WHAT IS EXPECTED:
When you reach the line that contains "[0:02.00-0:03.00]", set down that line and every one after it through the end of the records, exactly as written and with no pictures.

INPUT MATERIAL:
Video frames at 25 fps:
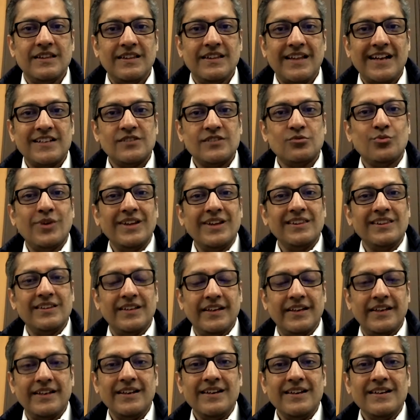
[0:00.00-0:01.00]
That's one
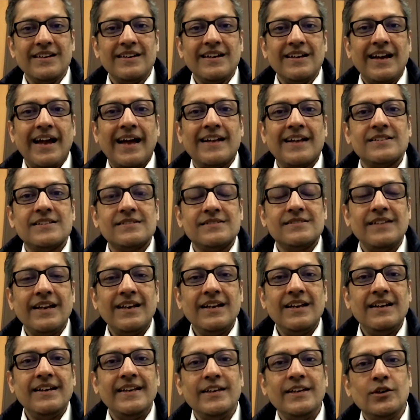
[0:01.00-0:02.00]
thing. And
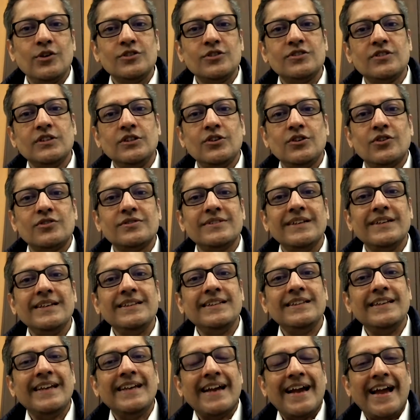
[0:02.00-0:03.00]
secondly, you're
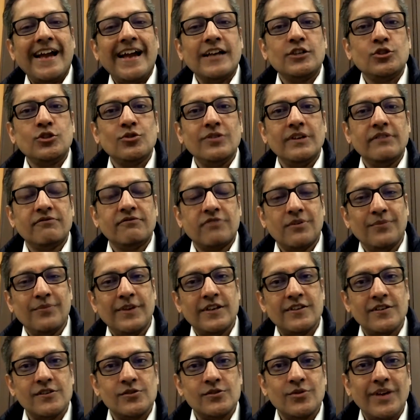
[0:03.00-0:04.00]
seeing the actual
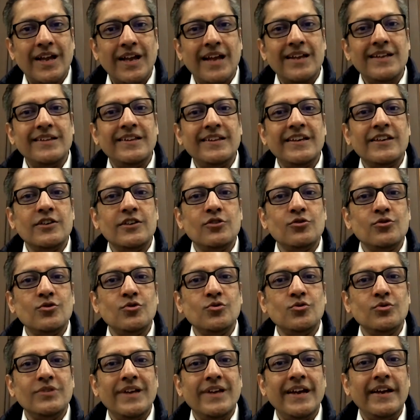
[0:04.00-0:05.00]
information. So anything you
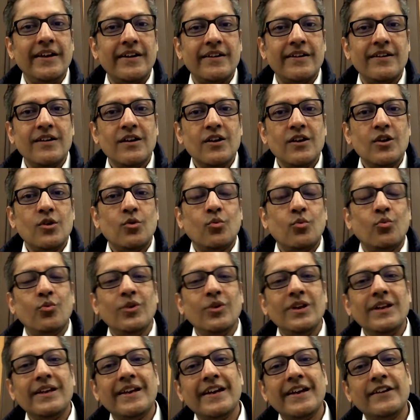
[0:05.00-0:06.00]
do there
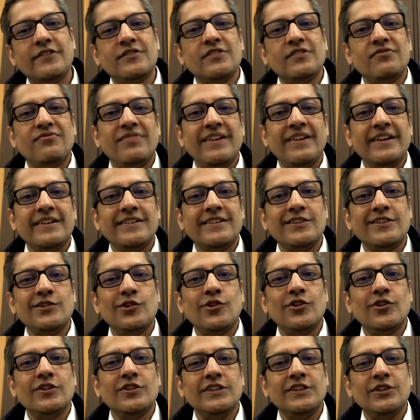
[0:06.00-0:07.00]
will get reflected
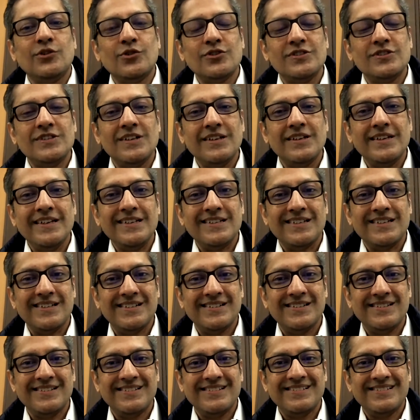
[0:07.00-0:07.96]
on the original data.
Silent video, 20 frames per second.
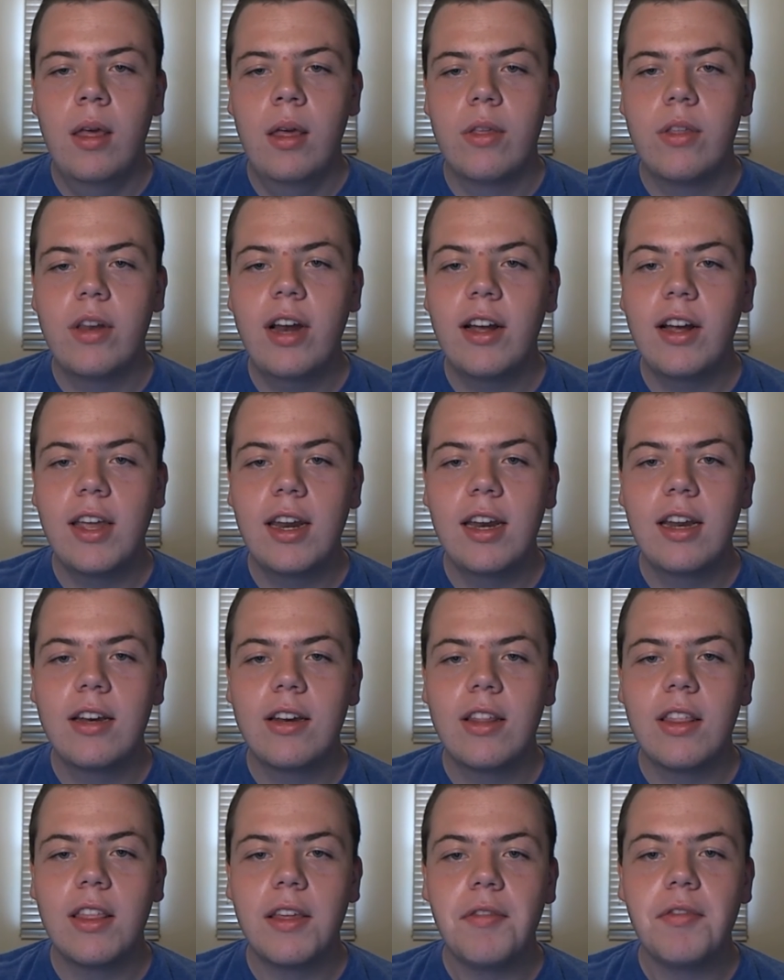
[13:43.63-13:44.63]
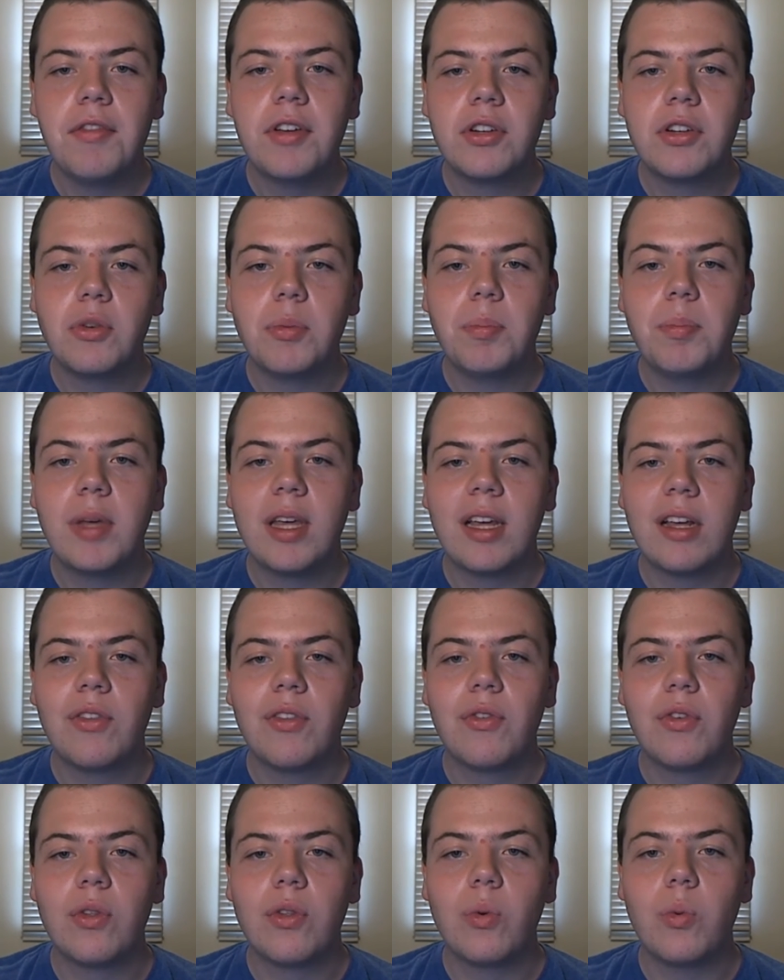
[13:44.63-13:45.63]
So now getting into the official picks
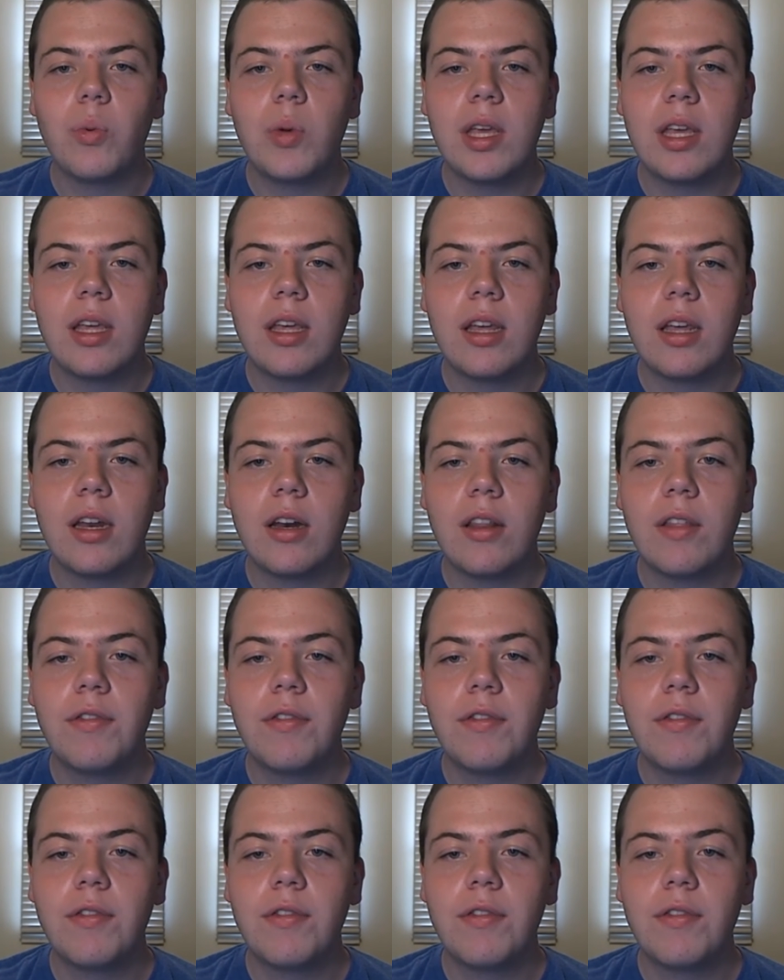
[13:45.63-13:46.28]
for the weekend.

SOLUTION TO THIS PROBLEM:
[0:02.00-0:03.00]
secondly, you're
[0:03.00-0:04.00]
seeing the actual
[0:04.00-0:05.00]
information. So anything you
[0:05.00-0:06.00]
do there
[0:06.00-0:07.00]
will get reflected
[0:07.00-0:07.96]
on the original data.
Silent video, 20 frames per second.
[13:43.63-13:44.63]
[13:44.63-13:45.63]
So now getting into the official picks
[13:45.63-13:46.28]
for the weekend.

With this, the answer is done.